When criticism first arose, companies lashed out at tap water. They pointed out that, unlike their pure water from natural sources, tap water is loaded with chlorine, fluoride and other chemicals to make it drinkable. There were mentions of septic tanks and the tap-water industry’s poor record on leakage. Indeed, it loses more water through leaky pipes in one day than the bottlers produce in a year.
But bottled water seems to have lost that battle. Sales have continued to fall. Part of it is economic. A litre of bottled water, about £1 or so, costs about 500 times more than water from the tap. That’s a hard sell in tough times.
So Clarke is attempting to pull off a heroic rebranding. Bottled water and tap water are, he said, entirely different. Instead of looking at its merits relative to tap water, bottled water should be compared with fizzy drinks and juices. “This is the comparator group. In that context bottled water is the greenest, healthiest drink on the shelf,” he said. “It’s wrong to compare bottled water with tap water.”
The NHC recently launched a nationwide ad campaign to spread the message. It portrays bottled water as everything from an aid to dental hygiene and antiobesity elixir to an aid to brain function – “Your brain is about 85% water, so it’s not surprising that it’s one of the parts of your body that’s most sensitive to dehydration,” said one ad.
Jane Griffin, former nutritionist to the British Olympic Association, has been drafted in to cajole us into more “natural hydration”.
Clarke needs to be careful when attacking sugary drinks. Nestlé and Danone, after all, make many of the sugary drinks the NHC blames for rising obesity and bad teeth.
Reed Paget at Belu Water, a nonprofit bottled-water group, said the industry was merely tinkering round the edges when what was necessary was a fundamental shake-up.
“It’s like the oil industry saying there is no climate change and hiring PR agencies to confuse the public. What we need is a concerted effort to invest in better practices.”
It is true that bottled water generates a fraction of the emissions that come from juices or fizzy drinks. A litre of bottled water leads to the creation of about 165g of greenhouse gases. That’s about a third of those created for a bottle of fizzy drinks and an eighth of those from juice. Yet compared with tap water, bottled water produces nearly 400 times more carbon dioxide per litre.
And of the 13 billion plastic bottles of all types sold in Britain last year, only about a third were recycled. This means that billions of new ones, made primarily from petroleum feedstocks, are made each year and then dumped in landfill sites or incinerated.
Clarke argues that there simply aren’t enough recycled bottles to provide for the bottled-water industry. “We would like to get to 100% recycling but there is just not the security of supply. It’s something we need to get better at,” he said.

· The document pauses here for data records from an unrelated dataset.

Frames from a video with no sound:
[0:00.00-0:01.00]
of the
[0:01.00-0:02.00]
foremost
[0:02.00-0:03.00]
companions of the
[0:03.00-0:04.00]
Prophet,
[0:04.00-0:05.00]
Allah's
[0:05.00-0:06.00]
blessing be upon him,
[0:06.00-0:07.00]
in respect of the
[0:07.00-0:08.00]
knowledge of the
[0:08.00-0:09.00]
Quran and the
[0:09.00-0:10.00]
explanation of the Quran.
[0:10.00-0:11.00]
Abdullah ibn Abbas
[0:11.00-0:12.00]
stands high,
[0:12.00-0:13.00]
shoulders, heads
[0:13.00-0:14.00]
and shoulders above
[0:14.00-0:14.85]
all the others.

Belu has come up with a compostable bottle derived from corn. Paget said that if the bottled-water industry was serious about going green it should follow suit. “They cost more, which is why they haven’t been introduced.”

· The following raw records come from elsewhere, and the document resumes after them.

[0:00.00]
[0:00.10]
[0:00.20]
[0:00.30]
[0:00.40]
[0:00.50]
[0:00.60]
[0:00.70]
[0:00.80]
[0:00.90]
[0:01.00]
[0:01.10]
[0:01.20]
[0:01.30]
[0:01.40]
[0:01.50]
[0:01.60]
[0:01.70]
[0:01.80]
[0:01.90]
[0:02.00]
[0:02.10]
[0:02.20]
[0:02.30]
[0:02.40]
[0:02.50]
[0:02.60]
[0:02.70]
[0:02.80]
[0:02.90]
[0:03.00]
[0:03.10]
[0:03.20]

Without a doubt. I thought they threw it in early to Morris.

Safety is another concern.
Hildon, in its ad in Caterer and Hotelkeeper, the hospitality industry’s trade magazine, highlighted a case last year in which Anglian Water imposed a “boil water notice” after 22 people fell ill in Northamptonshire due to traces in tap water of cryptosporidium, a parasite that can cause gastroenteritis.
Pennison at the Drinking Water Inspectorate said Britain’s water system was among the best in the world and that 99.96% of drinking water supplies met minimum standards. Most of the other 0.04% was down to aesthetics, she said, where a burst main might cause some discoloration. Nobody has died from drinking bad water in Britain in modern times, she said.
Ironically, one winner from the spat appears to be the fizzy-drinks industry. Supermarket sales of colas have risen 4.5% in the past year, according to TNS.
Clarke said: “With obesity at the levels they are, that can’t be good. Drinking water is a good thing and people are not doing enough of it.”
What is certain is that with so much money at stake, there is plenty more PR spin and mud-slinging to come. Hildon ended its ad by calling for an “open and fair discussion”. It declined several requests to comment.